TASK DIRECTIONS: When you repeat the material, keep each line exact and omit the pictures.

PROVIDED ENTRIES:
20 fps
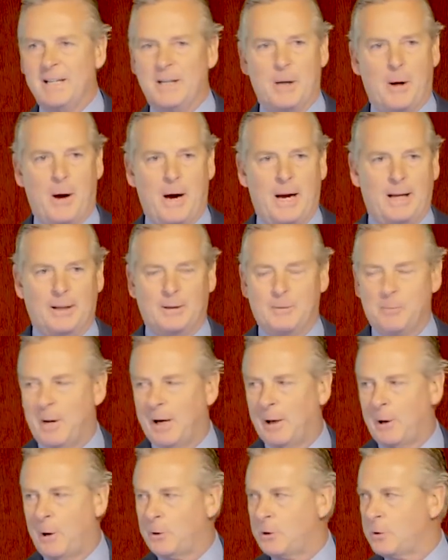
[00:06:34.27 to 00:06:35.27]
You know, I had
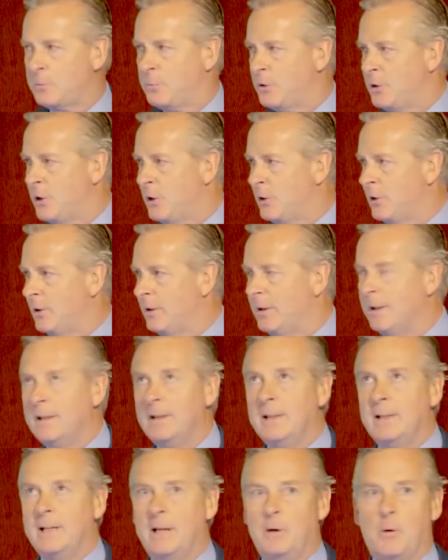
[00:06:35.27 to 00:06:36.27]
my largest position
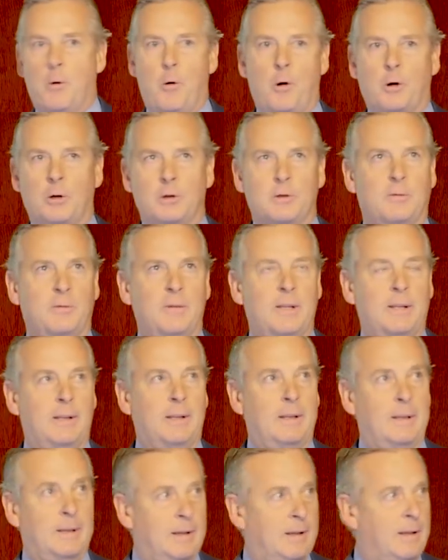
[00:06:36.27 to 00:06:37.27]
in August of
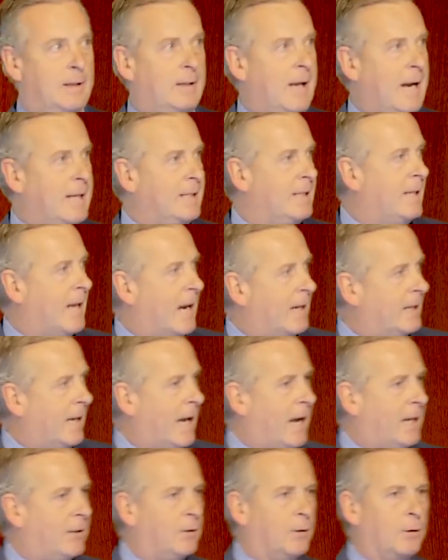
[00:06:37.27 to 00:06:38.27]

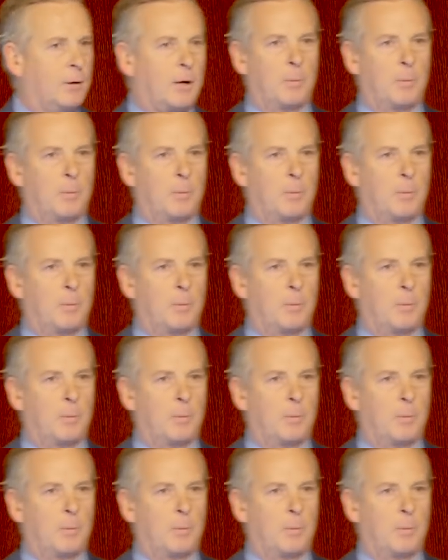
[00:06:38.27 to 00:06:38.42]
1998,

SOLUTION TO THE PROBLEM:
20 fps
[00:06:34.27 to 00:06:35.27]
You know, I had
[00:06:35.27 to 00:06:36.27]
my largest position
[00:06:36.27 to 00:06:37.27]
in August of
[00:06:37.27 to 00:06:38.27]

[00:06:38.27 to 00:06:38.42]
1998,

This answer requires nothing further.